Recently, Kast has openly defended the 1973-1990 military dictatorship of Augusto Pinochet and minimised its victims. Tens of thousands of people were imprisoned under Pinochet, more than 3,000 were executed or forcibly disappeared, and there was widespread use of torture.
‘People want change’
“I was a political prisoner back then,” Luis Roja told Al Jazeera at a small protest on Thursday night in downtown Santiago, where people were calling for the freedom of demonstrators jailed during crackdowns on the mass protests that began in October 2019.
Now 65, Roja was actively involved in Catholic faith-based human rights activism in the 1980s alongside “worker priest” Mariano Puga. In 1985, Roja and others were arrested during a pilgrimage to mark the anniversary of the September 11, 1973 coup.
The group was planning to throw red flowers into the river that runs through the capital to honour dissidents who were executed and disappeared, he said. Roja was released several days later and went into hiding.
“We slept in our clothes and with our boots on. We had a ladder over to the house next door,” he said when asked how he feels when he hears Kast defending the military dictatorship.
“I have always been in the streets,” said Roja, while Carabineros police and a water cannon truck moved in on the rally. He has been arrested twice at protests in the past two years, but said his own history compels him to continue speaking out for protesters more recently jailed, injured or killed.

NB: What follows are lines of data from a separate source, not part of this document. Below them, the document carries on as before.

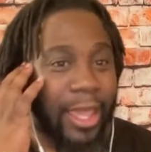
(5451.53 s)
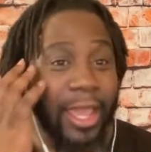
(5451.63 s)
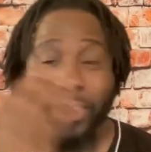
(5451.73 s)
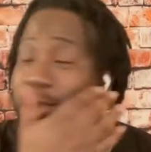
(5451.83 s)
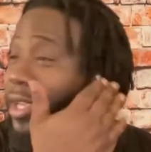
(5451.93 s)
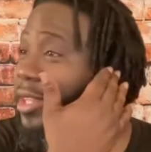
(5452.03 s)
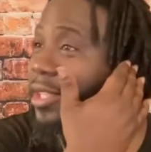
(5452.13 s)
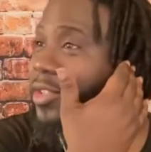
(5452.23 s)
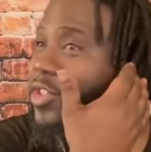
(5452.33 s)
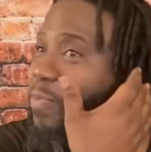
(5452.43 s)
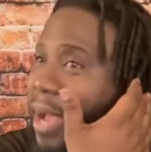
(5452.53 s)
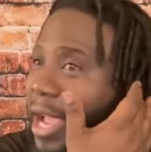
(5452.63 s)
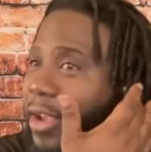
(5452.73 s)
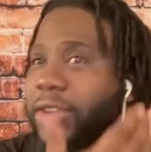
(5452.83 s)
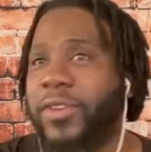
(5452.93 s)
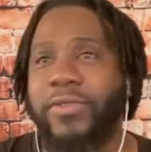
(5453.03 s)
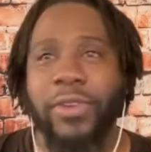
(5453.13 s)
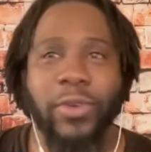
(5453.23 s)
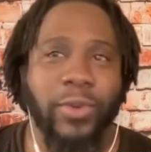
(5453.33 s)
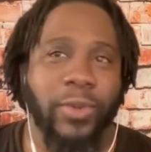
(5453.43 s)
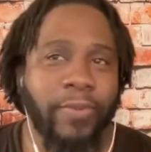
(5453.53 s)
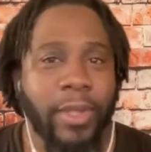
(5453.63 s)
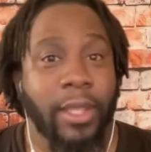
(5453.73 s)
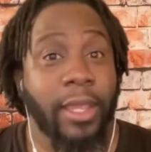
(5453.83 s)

And you get to aspire in your funeral.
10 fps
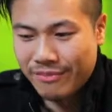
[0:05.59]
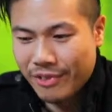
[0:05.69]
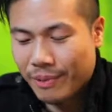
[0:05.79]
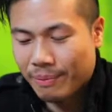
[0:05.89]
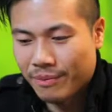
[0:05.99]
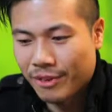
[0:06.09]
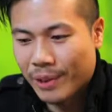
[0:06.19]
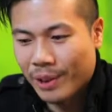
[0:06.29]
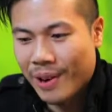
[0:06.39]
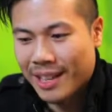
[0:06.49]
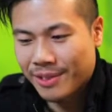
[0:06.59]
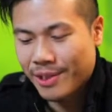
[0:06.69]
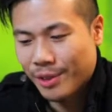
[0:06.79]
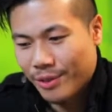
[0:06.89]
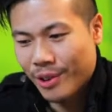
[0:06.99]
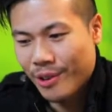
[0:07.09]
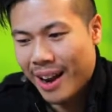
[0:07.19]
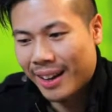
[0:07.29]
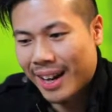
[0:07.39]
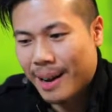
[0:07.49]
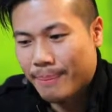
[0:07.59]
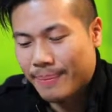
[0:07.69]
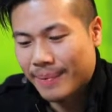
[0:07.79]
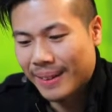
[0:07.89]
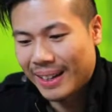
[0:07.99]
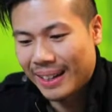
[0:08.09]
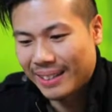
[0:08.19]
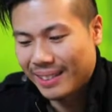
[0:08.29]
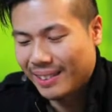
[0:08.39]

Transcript: from, from the grassroots, from the ground up, uh,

One of the main slogans in October 2019 was that the protests were not about the 30 pesos increase in metro fares that sparked day-one student actions, but instead about the past 30 years, noted Campos Letelier.
Since Chile’s return to democracy in 1990, the presidency has alternated between the political forces represented by Sichel and Provoste, neither of whom is a leading contender in Sunday’s vote.
“There is a rejection and at the same time a warning,” said Campos Letelier. “People want real political change.”